Task objective ▸ Every record below is to be restated verbatim, though its images are not.

Dataset entries
Content starts

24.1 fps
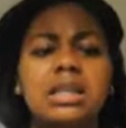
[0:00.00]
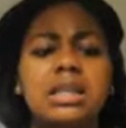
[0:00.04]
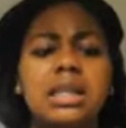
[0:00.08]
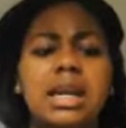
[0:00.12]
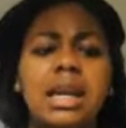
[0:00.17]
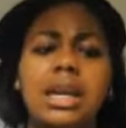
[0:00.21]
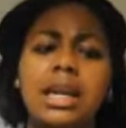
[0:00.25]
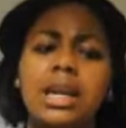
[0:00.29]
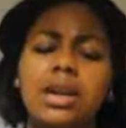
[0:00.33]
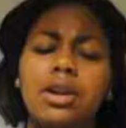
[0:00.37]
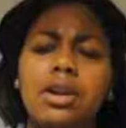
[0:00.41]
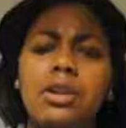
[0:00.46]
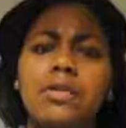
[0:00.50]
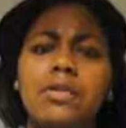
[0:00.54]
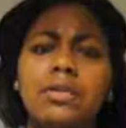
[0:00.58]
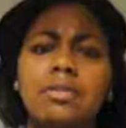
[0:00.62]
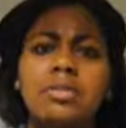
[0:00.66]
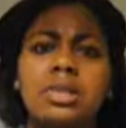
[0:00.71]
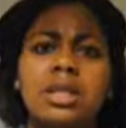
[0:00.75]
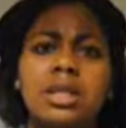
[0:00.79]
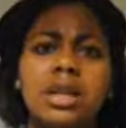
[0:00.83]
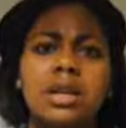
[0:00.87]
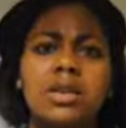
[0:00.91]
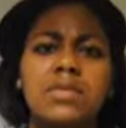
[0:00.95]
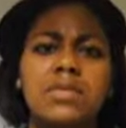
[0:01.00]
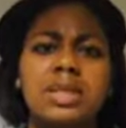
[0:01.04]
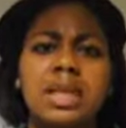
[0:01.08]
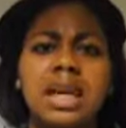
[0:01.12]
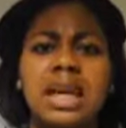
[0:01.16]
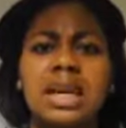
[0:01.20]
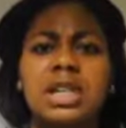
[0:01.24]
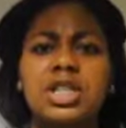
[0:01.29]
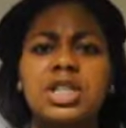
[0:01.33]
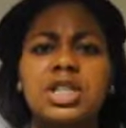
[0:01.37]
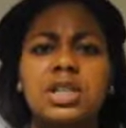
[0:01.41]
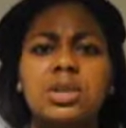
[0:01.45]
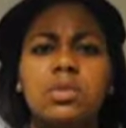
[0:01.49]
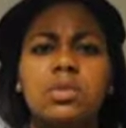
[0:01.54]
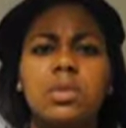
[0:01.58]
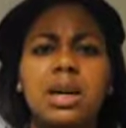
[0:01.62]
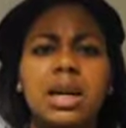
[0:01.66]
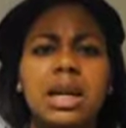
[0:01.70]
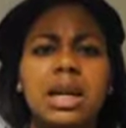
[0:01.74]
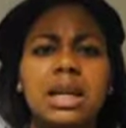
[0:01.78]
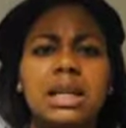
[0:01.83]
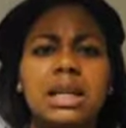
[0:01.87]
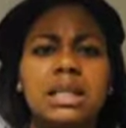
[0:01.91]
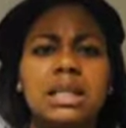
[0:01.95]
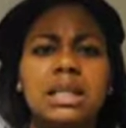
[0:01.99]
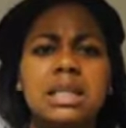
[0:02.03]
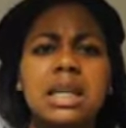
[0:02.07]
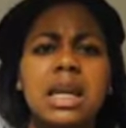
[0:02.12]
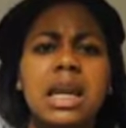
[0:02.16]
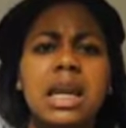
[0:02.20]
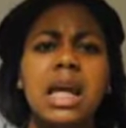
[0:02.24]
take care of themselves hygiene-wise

Content ends

Solution below ▸
24.1 fps
[0:00.00]
[0:00.04]
[0:00.08]
[0:00.12]
[0:00.17]
[0:00.21]
[0:00.25]
[0:00.29]
[0:00.33]
[0:00.37]
[0:00.41]
[0:00.46]
[0:00.50]
[0:00.54]
[0:00.58]
[0:00.62]
[0:00.66]
[0:00.71]
[0:00.75]
[0:00.79]
[0:00.83]
[0:00.87]
[0:00.91]
[0:00.95]
[0:01.00]
[0:01.04]
[0:01.08]
[0:01.12]
[0:01.16]
[0:01.20]
[0:01.24]
[0:01.29]
[0:01.33]
[0:01.37]
[0:01.41]
[0:01.45]
[0:01.49]
[0:01.54]
[0:01.58]
[0:01.62]
[0:01.66]
[0:01.70]
[0:01.74]
[0:01.78]
[0:01.83]
[0:01.87]
[0:01.91]
[0:01.95]
[0:01.99]
[0:02.03]
[0:02.07]
[0:02.12]
[0:02.16]
[0:02.20]
[0:02.24]
take care of themselves hygiene-wise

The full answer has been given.